======== Material provided ========

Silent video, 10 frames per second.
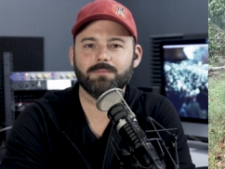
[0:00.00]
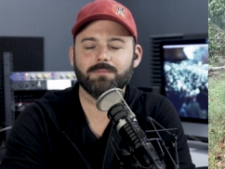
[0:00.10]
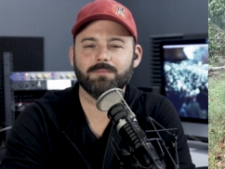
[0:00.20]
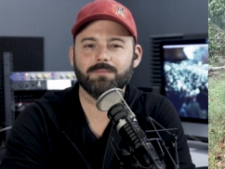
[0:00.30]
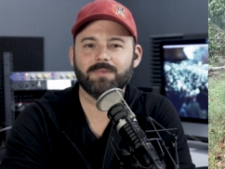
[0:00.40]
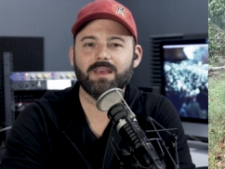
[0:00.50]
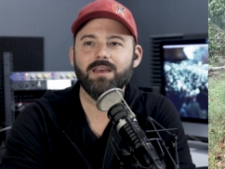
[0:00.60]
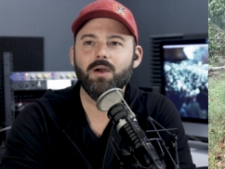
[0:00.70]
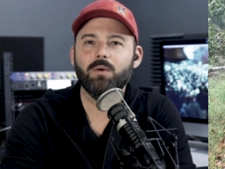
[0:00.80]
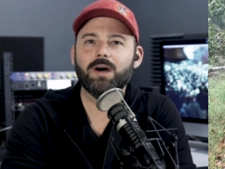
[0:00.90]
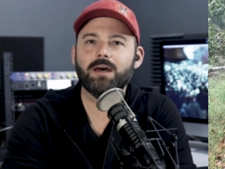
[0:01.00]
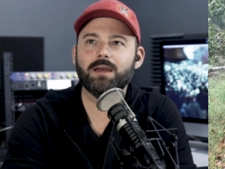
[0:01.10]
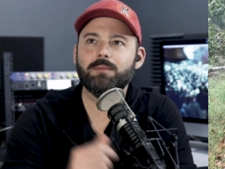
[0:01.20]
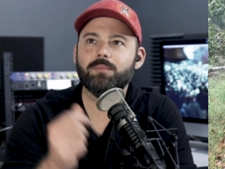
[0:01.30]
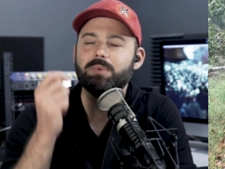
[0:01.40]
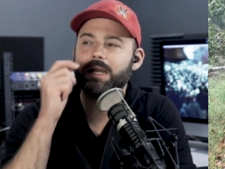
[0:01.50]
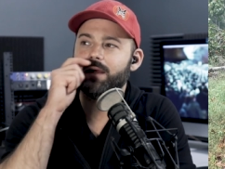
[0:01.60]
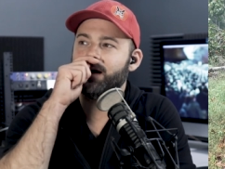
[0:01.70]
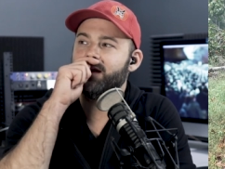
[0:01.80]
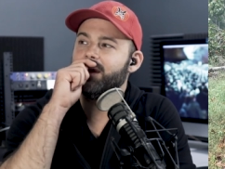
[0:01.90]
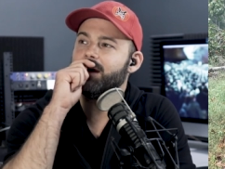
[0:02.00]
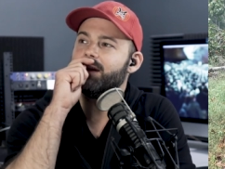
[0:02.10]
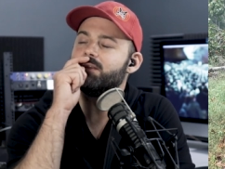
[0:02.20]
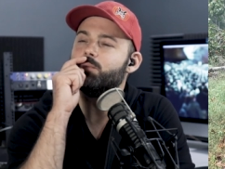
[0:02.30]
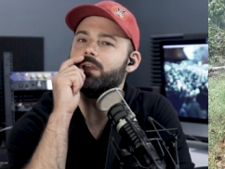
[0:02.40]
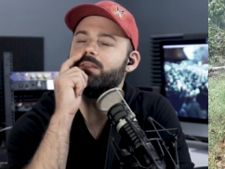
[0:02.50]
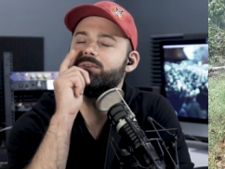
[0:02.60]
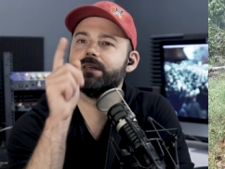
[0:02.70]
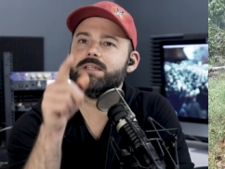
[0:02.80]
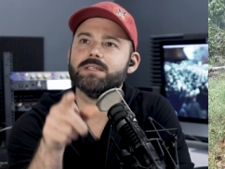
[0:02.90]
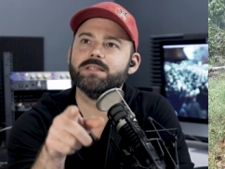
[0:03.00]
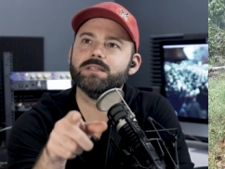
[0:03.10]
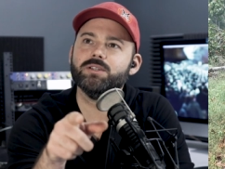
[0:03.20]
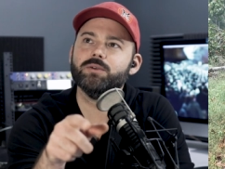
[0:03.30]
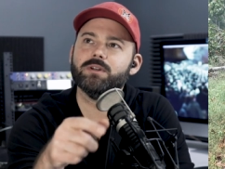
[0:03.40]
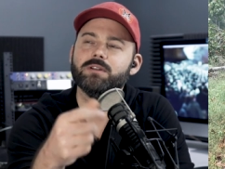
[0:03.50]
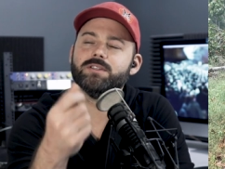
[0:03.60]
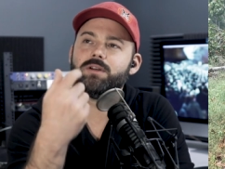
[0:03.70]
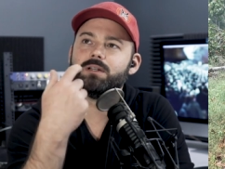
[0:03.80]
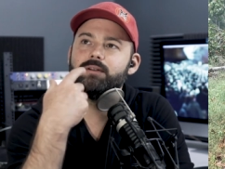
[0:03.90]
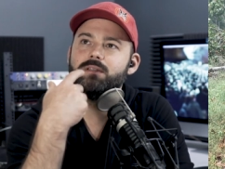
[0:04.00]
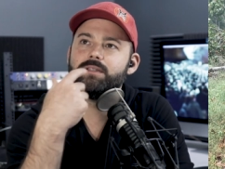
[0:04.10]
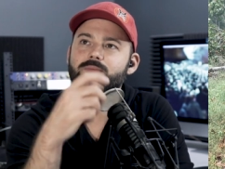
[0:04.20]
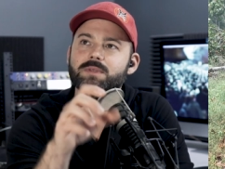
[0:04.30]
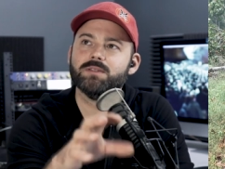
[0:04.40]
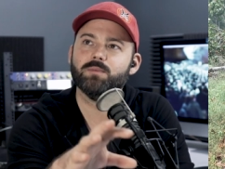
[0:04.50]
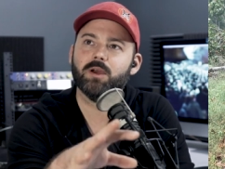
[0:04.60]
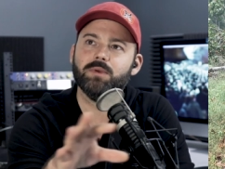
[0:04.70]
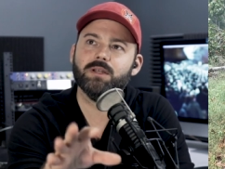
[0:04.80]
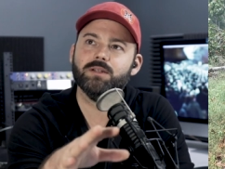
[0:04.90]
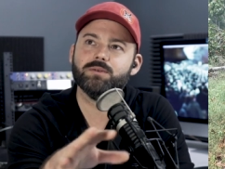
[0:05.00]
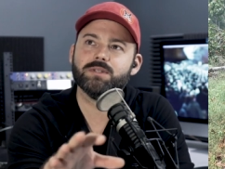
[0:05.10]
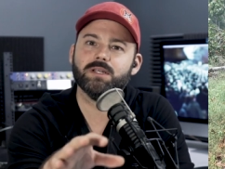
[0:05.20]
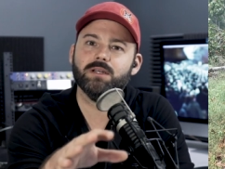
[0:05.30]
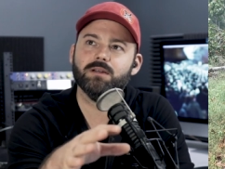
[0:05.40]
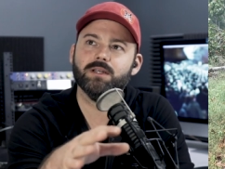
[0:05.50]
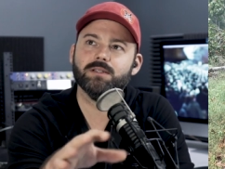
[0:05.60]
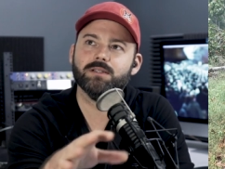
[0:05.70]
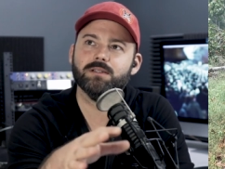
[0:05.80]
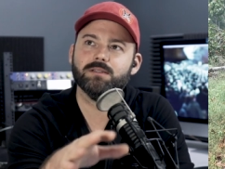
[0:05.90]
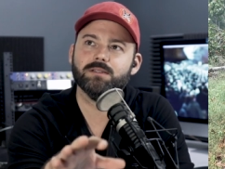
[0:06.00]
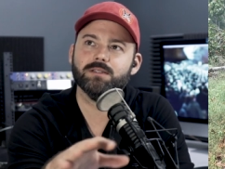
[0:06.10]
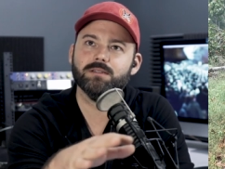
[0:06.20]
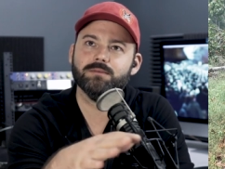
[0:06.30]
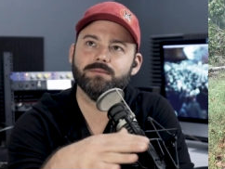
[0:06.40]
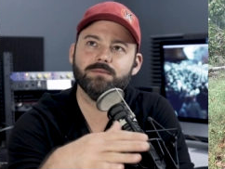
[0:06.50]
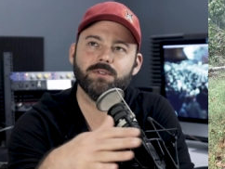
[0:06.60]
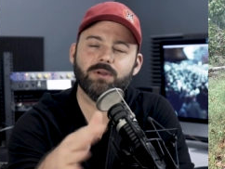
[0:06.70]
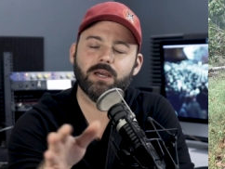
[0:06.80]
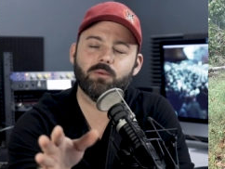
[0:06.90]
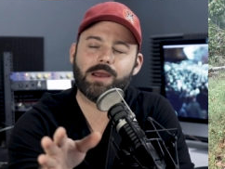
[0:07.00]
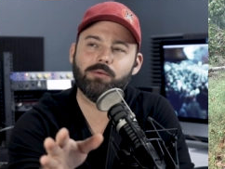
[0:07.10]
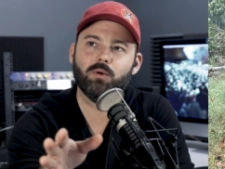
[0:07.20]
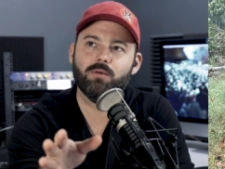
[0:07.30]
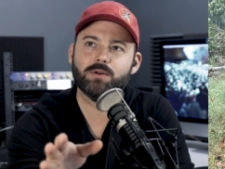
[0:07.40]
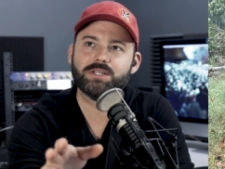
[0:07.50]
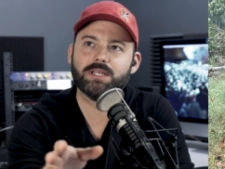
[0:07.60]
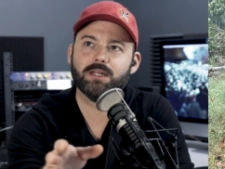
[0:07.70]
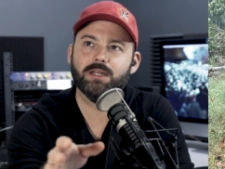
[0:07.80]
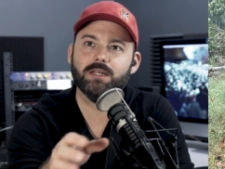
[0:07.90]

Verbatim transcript: here. Well, and but I think that's one of those things. And since you were an instructor, this this might be an interesting area to to go down a rabbit hole for a second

========

» Exercise brief:
Show, from the entries above, every line that includes the string "second".

» Result of this exercise:
Silent video, 10 frames per second.
Verbatim transcript: here. Well, and but I think that's one of those things. And since you were an instructor, this this might be an interesting area to to go down a rabbit hole for a second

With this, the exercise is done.